The Spark and the Mission
The idea for Immersive Blue wasn’t born in a boardroom; it was born at depth, surrounded by the weightless blue of the ocean. For years, I had been a lover of the sea, diving into a world that felt fundamentally different from the one above.
Underwater, time doesn’t just slow down—it transforms. It is a state of instant meditation. Your heartbeat slows, the chaos of the surface fades into a rhythmic, bubbly silence, and you are left with the sheer elegance of marine life. The way a ray glides or a reef pulses with diverse, vibrant life is truly unique.
I felt a profound need to share this. Not just to show a video of it, but to share the feeling of it: the calmness, the scale, and the breathtaking diversity of the environment. The mission came first: to perfect the capability of sharing with the entire world exactly what it is like to be on a reef. Technology was never the goal; it was the enabler. When the mission was defined, I didn’t even know VR existed as a viable medium. But as a seasoned technologist, once I discovered Virtual Reality, the path was set. It was the only technology capable of translating the soul of the ocean to the surface.
The Artistic & Technical Frontier
I quickly realized why nobody was doing this: it is extremely difficult and traditionally prohibitively expensive. At the time, there were only two ends of the spectrum. On one side was low-quality consumer content that failed to capture the magic. On the other side were massive initiatives by the world’s largest production houses.
Those high-end productions cost millions of dollars. Their rigs were so heavy you needed a crane to get them off the boat and a small army of engineers to operate them. I knew that for this mission to truly succeed, I had to make it affordable and accessible.
I set out to build a capability that was optimized and lightweight, but the challenge was far greater than just the gear. I had to build the hardware, the skill, and the art all at once. My goal was radical: everything needed to be operated and transported by one single person, a “solo-expert” execution consisting of me, my gear, and a local guide. Because there was no one to learn from and no existing roadmap for this specific environment, trial and error became my only teacher.


The Iterative Grind
To succeed, I knew I couldn’t do this from an office. I needed to iterate at a pace that only proximity to the reef could provide. I moved to a small island centered around diving, putting myself in a position where the ocean was my laboratory, My life became a relentless cycle:
- Mornings: Jump on a boat with the latest experimental rig to test new capture techniques.
- Afternoons: Review the results, analyzing every imperfection
- Evenings: Fix the mistakes, and rebuild the equipment for the next day.
I was my own most demanding critic. This journey was about building a capability, not just the hardware or logistics, but also the art.
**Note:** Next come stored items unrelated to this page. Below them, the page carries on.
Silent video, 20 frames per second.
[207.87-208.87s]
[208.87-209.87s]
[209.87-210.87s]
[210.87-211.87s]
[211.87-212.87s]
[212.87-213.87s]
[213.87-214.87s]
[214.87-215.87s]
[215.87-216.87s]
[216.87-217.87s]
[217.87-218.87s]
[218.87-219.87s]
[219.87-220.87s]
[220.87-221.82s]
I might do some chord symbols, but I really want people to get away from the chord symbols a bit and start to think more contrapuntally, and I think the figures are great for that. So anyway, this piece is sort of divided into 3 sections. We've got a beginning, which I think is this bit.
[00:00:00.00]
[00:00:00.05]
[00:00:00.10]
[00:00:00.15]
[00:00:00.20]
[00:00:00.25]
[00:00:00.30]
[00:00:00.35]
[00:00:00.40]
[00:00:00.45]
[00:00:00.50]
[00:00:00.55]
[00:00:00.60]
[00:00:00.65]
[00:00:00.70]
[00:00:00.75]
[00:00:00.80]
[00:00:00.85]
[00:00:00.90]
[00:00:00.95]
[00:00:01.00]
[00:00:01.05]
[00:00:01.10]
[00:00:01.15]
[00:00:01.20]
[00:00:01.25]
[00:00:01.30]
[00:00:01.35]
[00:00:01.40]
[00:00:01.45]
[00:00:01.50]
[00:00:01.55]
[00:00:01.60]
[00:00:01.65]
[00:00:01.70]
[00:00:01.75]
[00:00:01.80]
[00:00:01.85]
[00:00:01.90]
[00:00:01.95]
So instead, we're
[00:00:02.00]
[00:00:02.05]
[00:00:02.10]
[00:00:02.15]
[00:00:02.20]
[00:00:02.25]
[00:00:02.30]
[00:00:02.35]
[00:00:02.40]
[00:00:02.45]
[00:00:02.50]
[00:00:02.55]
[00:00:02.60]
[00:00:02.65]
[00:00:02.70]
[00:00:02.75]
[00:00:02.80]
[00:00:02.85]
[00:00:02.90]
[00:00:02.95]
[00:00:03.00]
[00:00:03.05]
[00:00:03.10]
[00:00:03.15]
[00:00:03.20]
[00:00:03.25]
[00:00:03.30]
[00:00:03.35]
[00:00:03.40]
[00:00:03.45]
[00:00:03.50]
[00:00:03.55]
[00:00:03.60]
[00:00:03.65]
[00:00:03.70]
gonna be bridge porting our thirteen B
Beyond the hardware, I had to learn the language of uinderwater VR for the consumer, discovering what worked and what didn’t through a thousands experiments. I had to master how to light a scene, how close to be to a subject for the best stereoscopic effect, and when to move versus when to stay static. I had to learn how to anticipate marine life behavior to capture it perfectly. However, after years of investing my life savings into this craft, I reached a point of technical perfection, but I had no income, no customers, and no business strategy. I had a world-class skill that the market didn’t yet know it needed.
The Blueprint of the Impossible
What emerged from those years of isolation wasn’t just a high-quality product; it was a complete, end-to-end methodology. I hadn’t just learned how to film; I had industrialized the entire process of underwater VR production.
I had developed a deep understanding of the variables that dictate success or failure in the ocean. I knew exactly which equipment would break under the pressure of extreme remote environments and, more importantly, exactly what tools and spares I needed to bring to fix them on the fly.
This methodology covered every phase:
- Pre-production – The success of the production depends the knowledge of everything that can go wrong, and mitigating the risk
- Production – Developing a unique set of rules specifically designed to optimise for user ewxperience and post-production efficency.
- Post-production – A proprietary pipeline of software and techniques designed to spit out a flawless, immersive product in a repeatable, industrialized way.
I had optimized every single step. I didn’t just have a unique skill; I had a robust, battle-tested system designed for the most demanding environments on Earth.


The First Horizon
I began showing my work to everyone I met, speaking openly about the potential of immersive ocean experiences. The reaction was always the same: absolute awe. People didn’t just watch the content; they felt like they had been transported.
The breakthrough came through a friend who owned a local dive shop. He saw the power of the medium and offered to sponsor a full production. He wanted to document his major dive sites so he could showcase them at international trade shows. Because I had optimized my equipment for portability and cost, I could deliver a world-class production without the “million-dollar” price tag of a major studio.
The production was a triumph. The product was unlike anything the dive industry had ever seen. When we took the experience to a major trade show, the booth was overwhelmed. People were amazed by the clarity and the feeling of presence. It was there that I met my second customer: a luxury dive resort looking to differentiate their experience on the global stage.
Immersive Blue had finally found its current. The mission was finally reaching the world.